TASK PROMPT: Type the records that follow again exactly as written, but drop the pictures.

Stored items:
--*--
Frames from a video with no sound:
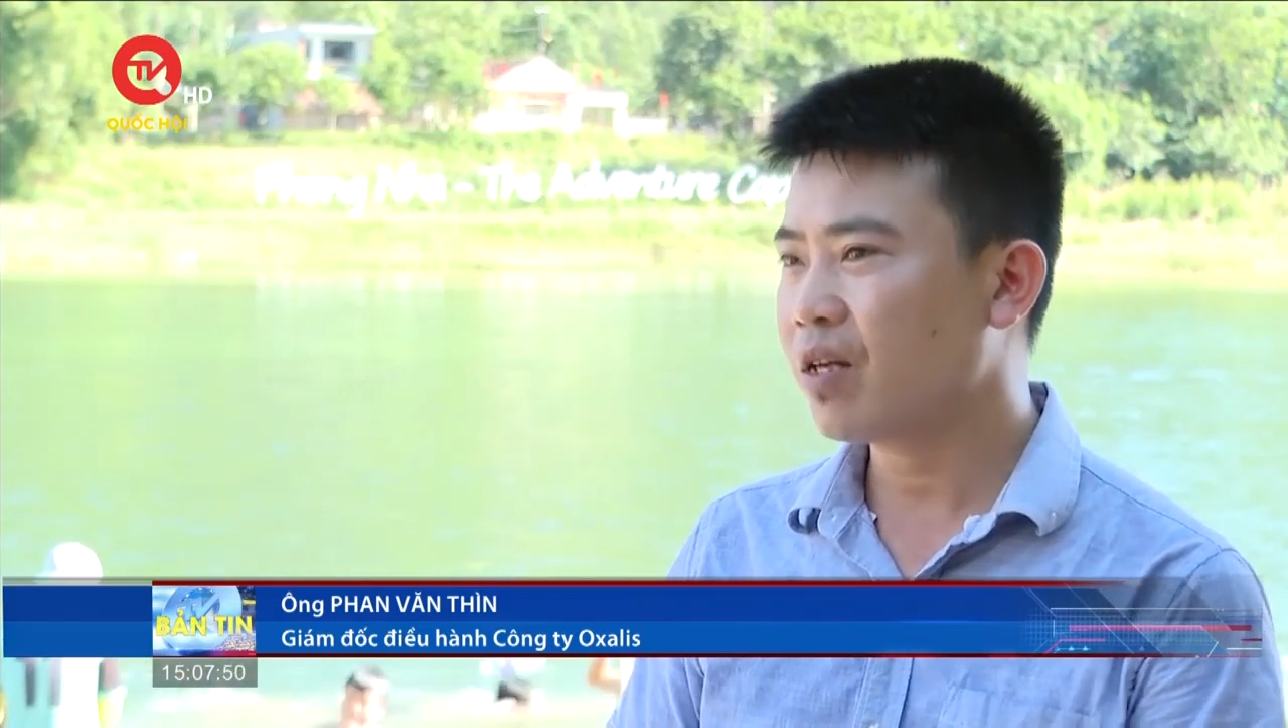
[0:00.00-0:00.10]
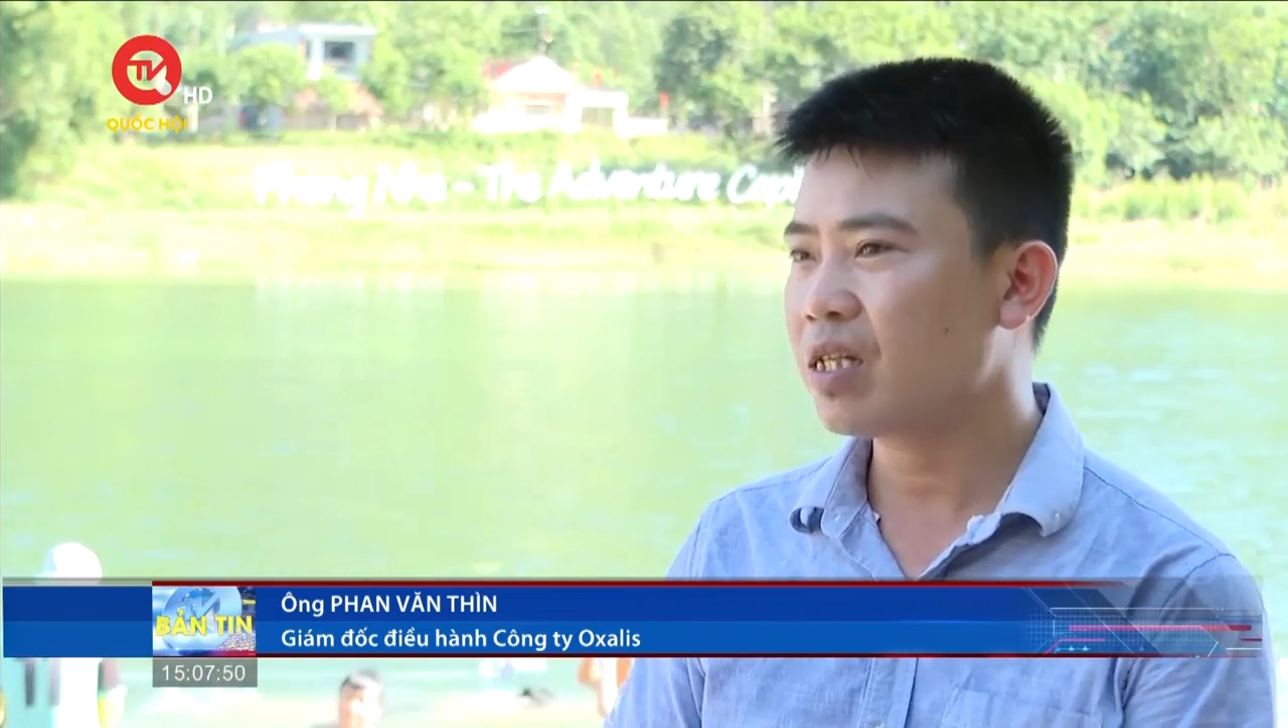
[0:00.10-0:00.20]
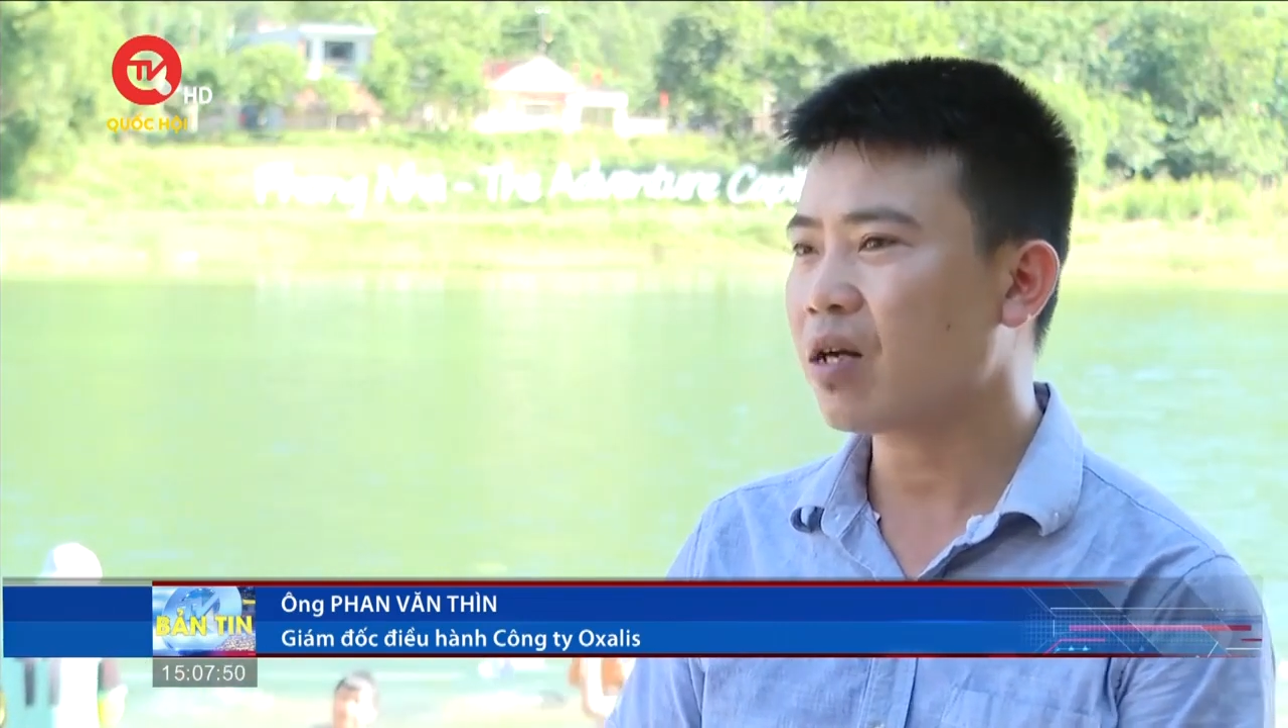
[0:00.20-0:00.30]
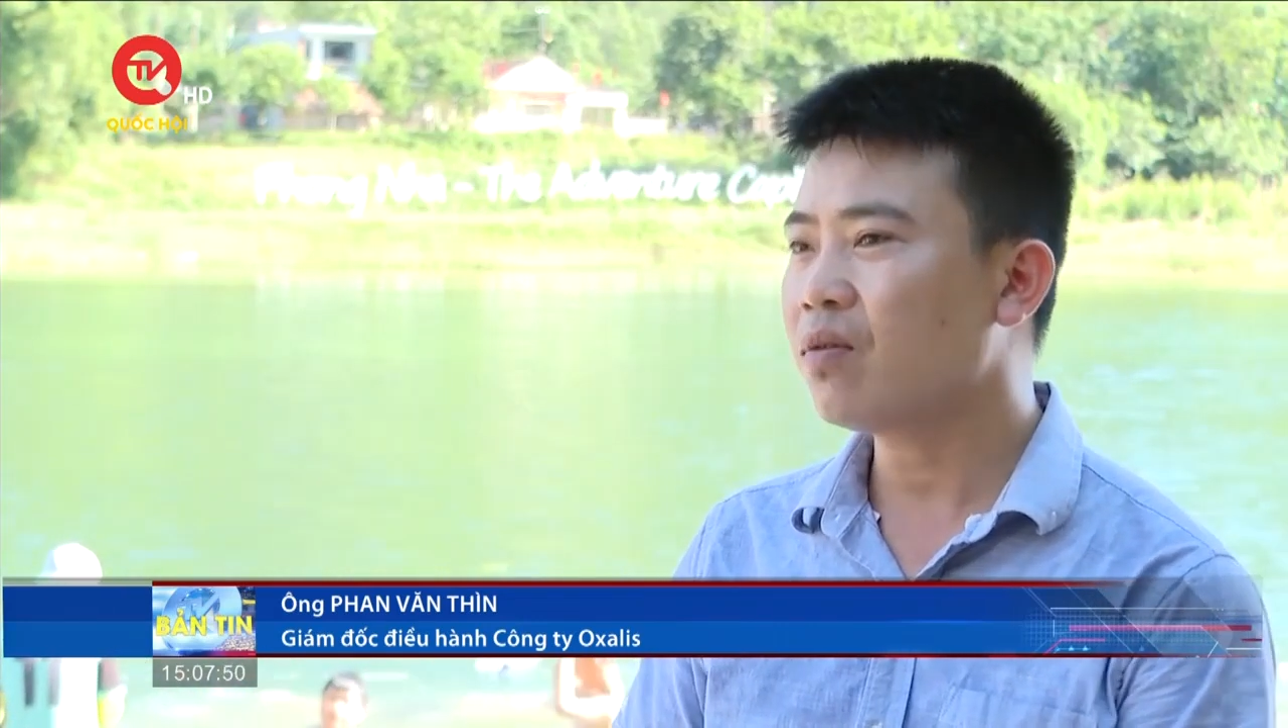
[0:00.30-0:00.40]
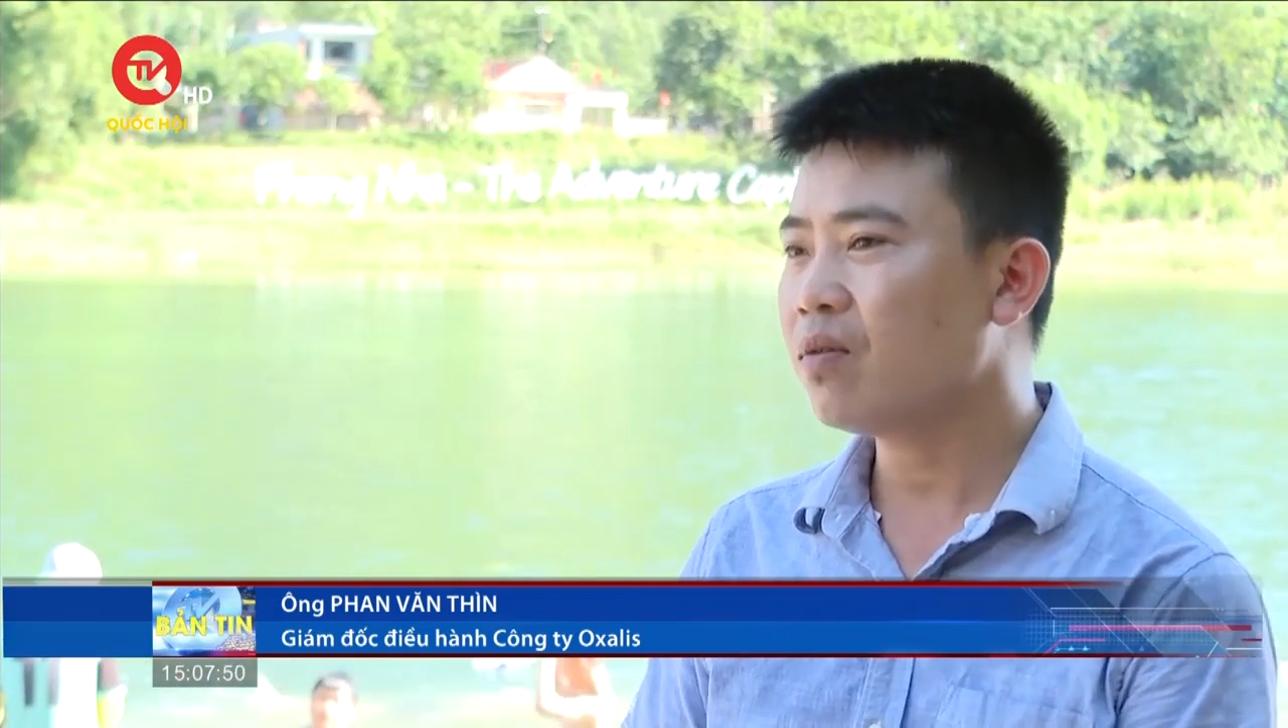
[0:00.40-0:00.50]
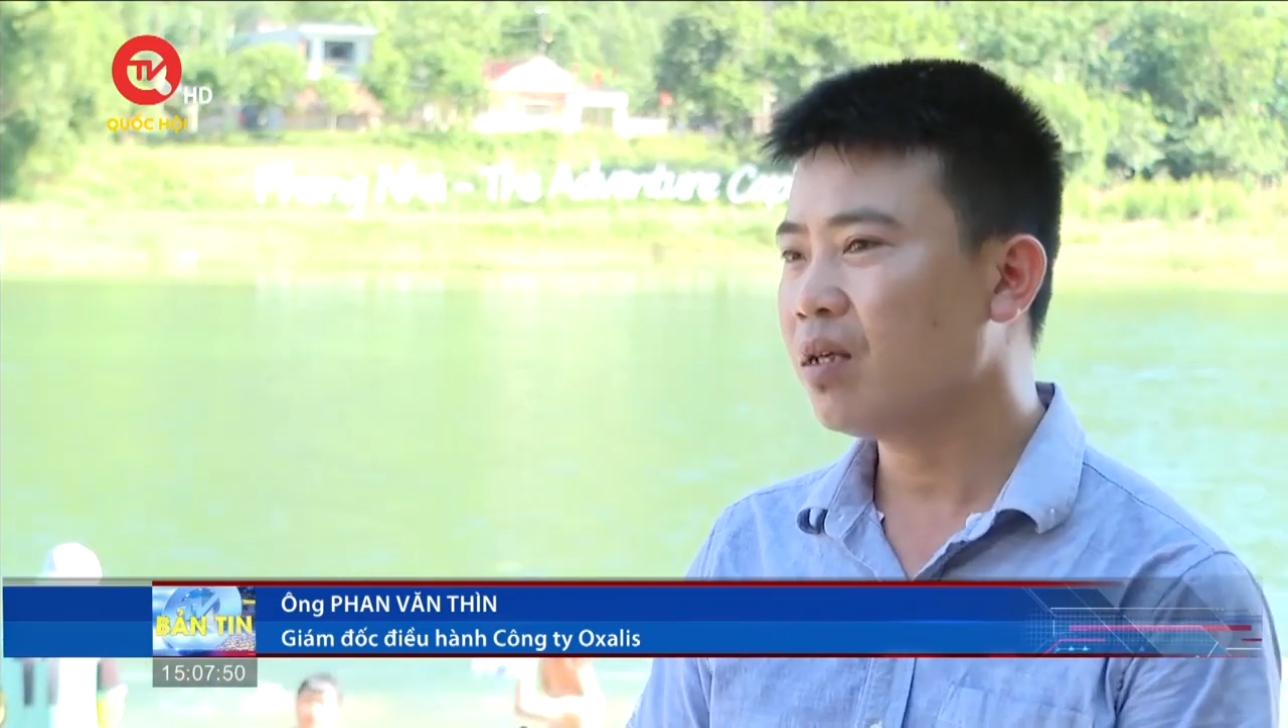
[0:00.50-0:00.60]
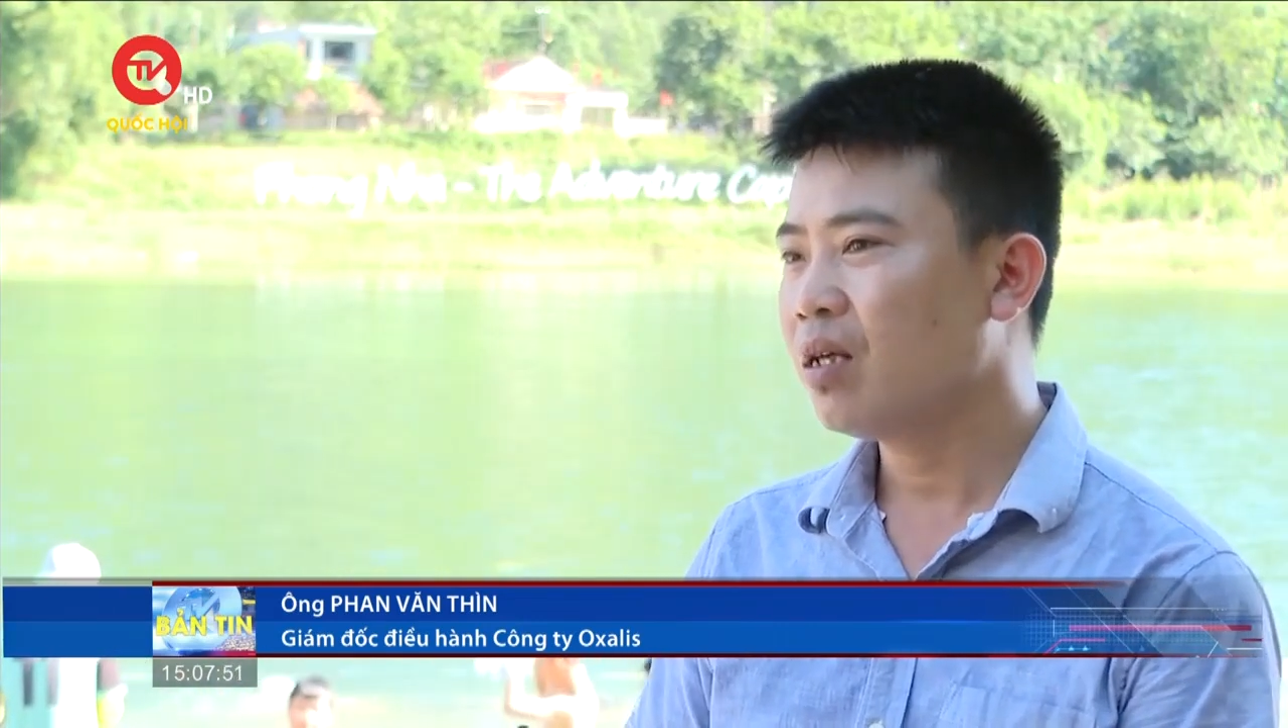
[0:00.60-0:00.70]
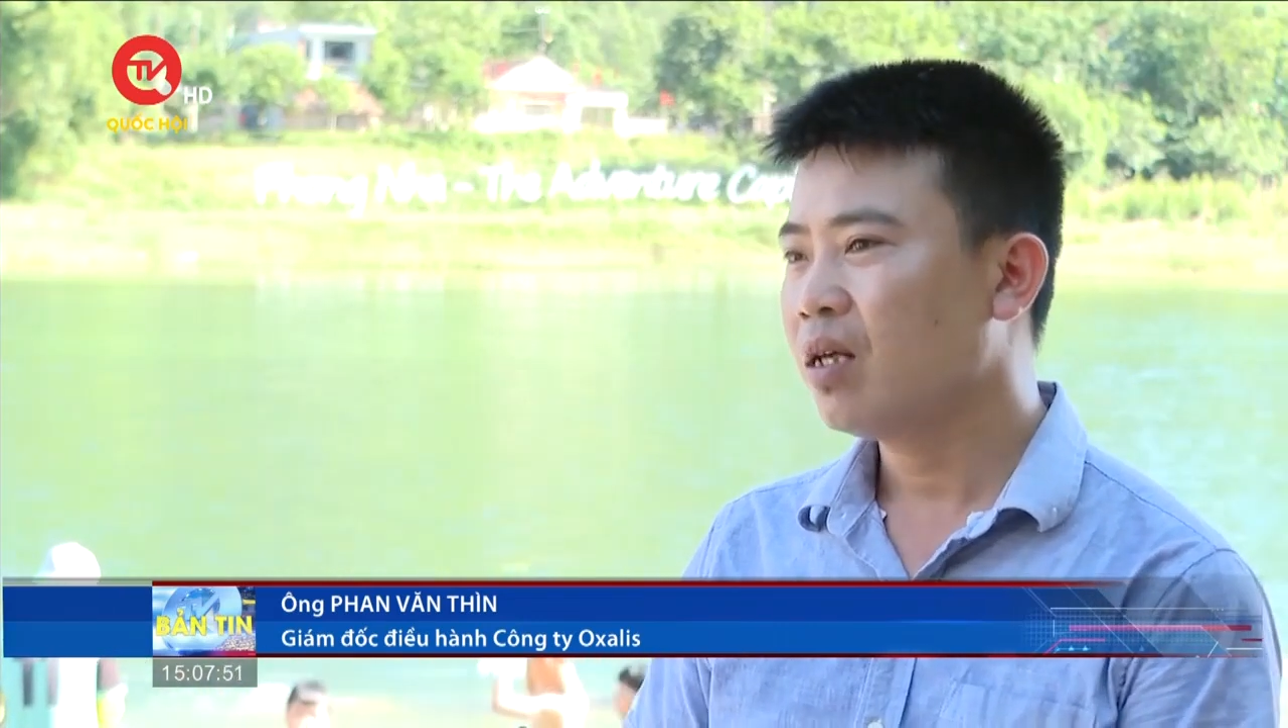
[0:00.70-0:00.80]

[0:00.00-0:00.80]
ven sông,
--*--
EXERCISE RESPONSE:
Frames from a video with no sound:
[0:00.00-0:00.10]
[0:00.10-0:00.20]
[0:00.20-0:00.30]
[0:00.30-0:00.40]
[0:00.40-0:00.50]
[0:00.50-0:00.60]
[0:00.60-0:00.70]
[0:00.70-0:00.80]

[0:00.00-0:00.80]
ven sông,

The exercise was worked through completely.